### ABOUT THIS TASK
Those lines of the data that hold the word "video" are to be copied out.
____ EXCERPTED DATA
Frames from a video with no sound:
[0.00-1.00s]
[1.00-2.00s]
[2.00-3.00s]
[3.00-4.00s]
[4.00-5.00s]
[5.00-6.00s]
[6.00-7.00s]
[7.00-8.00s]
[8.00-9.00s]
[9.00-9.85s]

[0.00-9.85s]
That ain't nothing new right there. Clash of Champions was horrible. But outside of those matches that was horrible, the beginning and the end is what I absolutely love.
________
____ EXCERPTED DATA
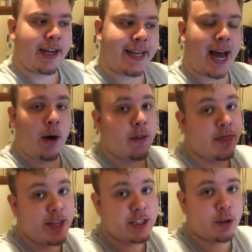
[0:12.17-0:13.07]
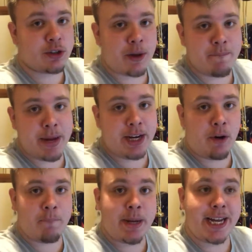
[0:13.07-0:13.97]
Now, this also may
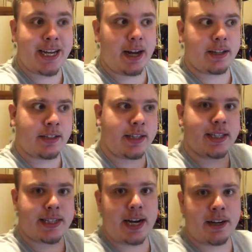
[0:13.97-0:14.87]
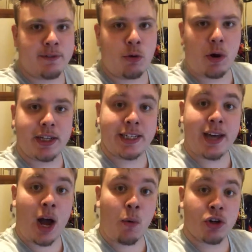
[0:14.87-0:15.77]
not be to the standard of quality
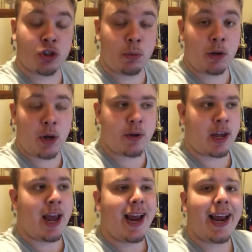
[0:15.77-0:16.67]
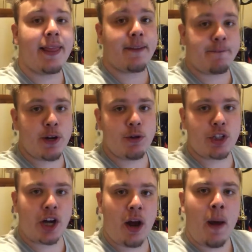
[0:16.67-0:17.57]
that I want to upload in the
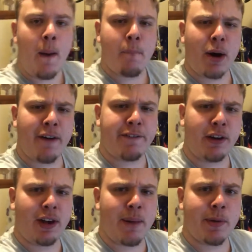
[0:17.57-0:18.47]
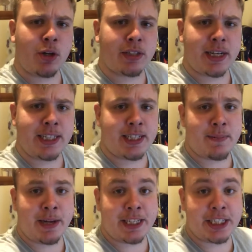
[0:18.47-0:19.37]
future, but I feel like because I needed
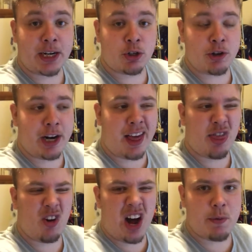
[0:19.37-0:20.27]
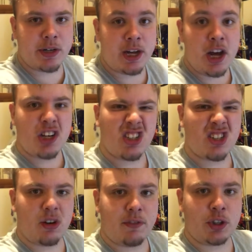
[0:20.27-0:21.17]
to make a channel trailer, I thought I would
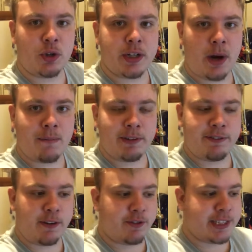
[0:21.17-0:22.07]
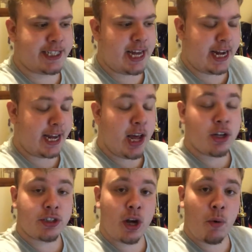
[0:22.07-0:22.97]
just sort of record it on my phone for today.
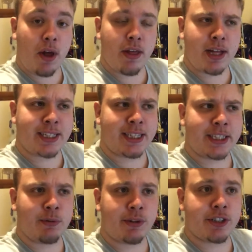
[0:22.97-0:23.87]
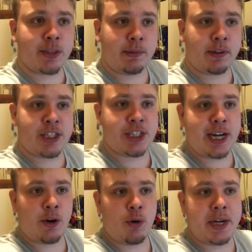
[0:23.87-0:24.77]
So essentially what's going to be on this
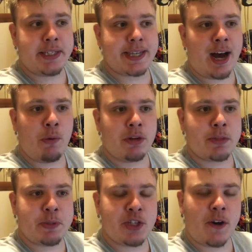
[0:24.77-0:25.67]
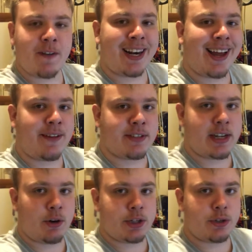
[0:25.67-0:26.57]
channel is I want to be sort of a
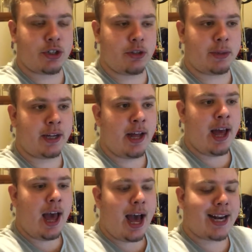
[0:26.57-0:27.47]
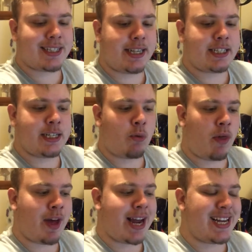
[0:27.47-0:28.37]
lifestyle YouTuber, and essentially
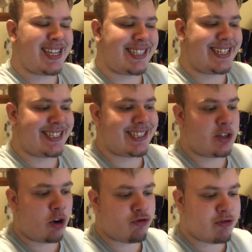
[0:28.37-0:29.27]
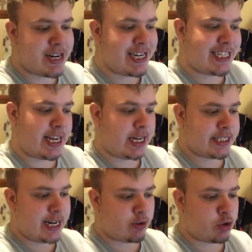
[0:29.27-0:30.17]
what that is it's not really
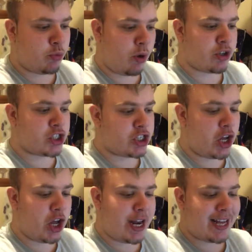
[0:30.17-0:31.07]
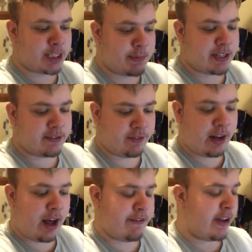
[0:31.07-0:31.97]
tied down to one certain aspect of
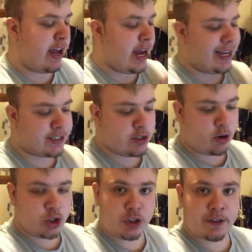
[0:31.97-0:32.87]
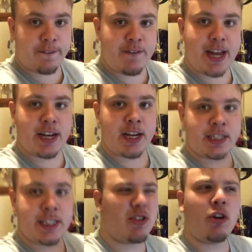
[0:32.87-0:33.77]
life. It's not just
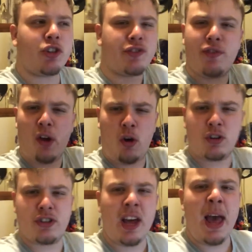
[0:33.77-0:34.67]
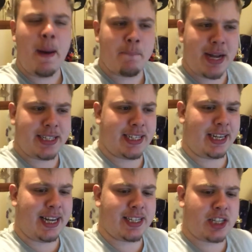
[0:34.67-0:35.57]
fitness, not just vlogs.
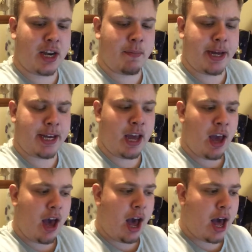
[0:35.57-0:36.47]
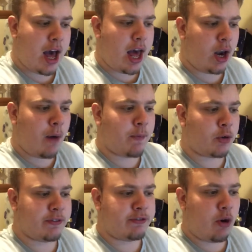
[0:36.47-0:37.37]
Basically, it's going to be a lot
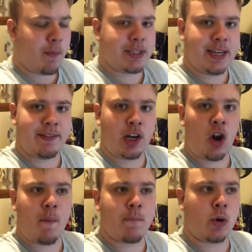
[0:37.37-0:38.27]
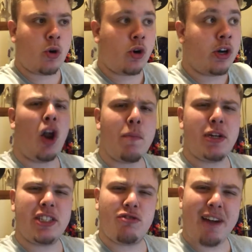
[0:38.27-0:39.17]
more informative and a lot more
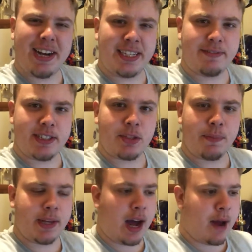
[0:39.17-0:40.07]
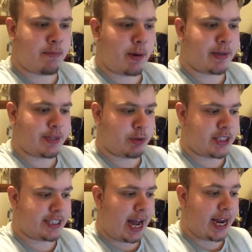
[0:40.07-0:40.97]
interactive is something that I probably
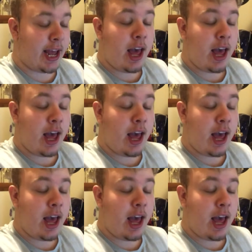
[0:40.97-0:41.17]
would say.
________
____ EXCERPTED DATA
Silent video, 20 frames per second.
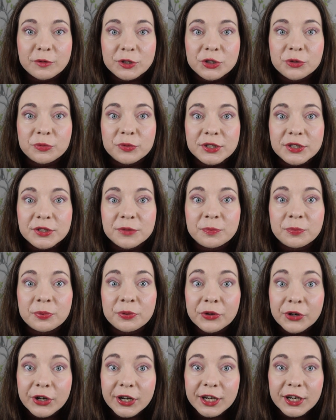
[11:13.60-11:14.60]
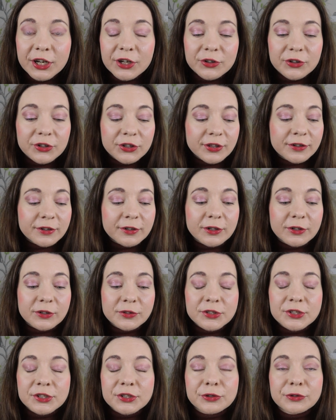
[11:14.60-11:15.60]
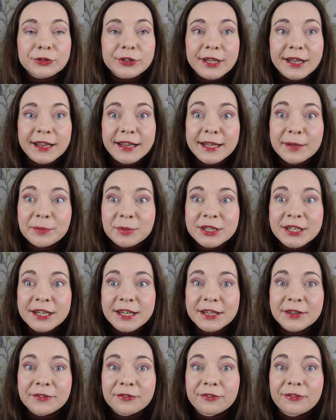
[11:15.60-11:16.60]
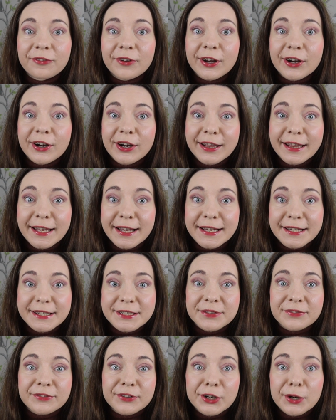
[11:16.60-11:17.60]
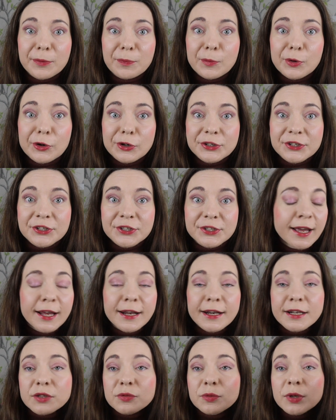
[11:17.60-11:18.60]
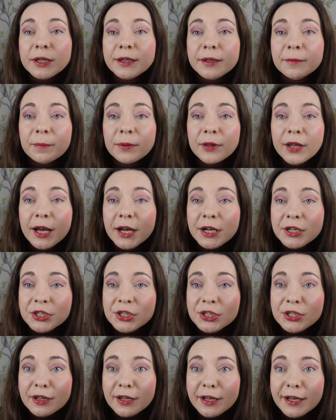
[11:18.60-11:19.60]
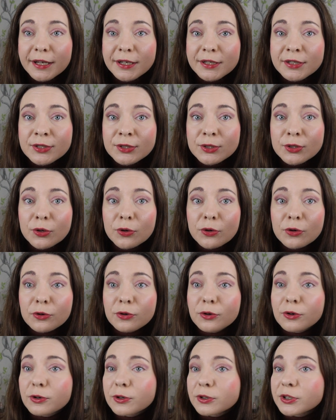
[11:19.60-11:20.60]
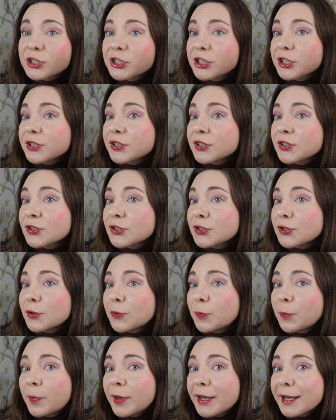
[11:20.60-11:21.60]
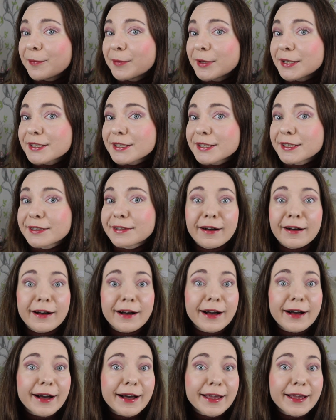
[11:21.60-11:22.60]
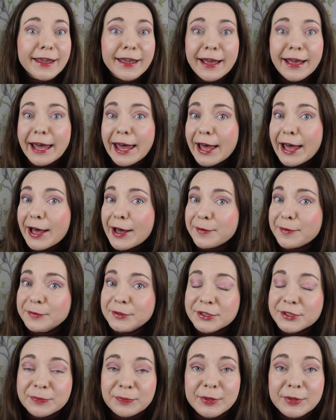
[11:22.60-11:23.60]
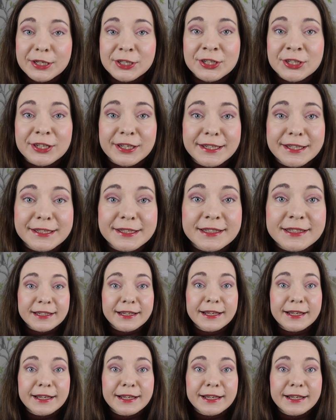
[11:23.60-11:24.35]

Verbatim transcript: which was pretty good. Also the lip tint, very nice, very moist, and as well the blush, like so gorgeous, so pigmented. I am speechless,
________
### ANSWER BELOW
Frames from a video with no sound:
Silent video, 20 frames per second.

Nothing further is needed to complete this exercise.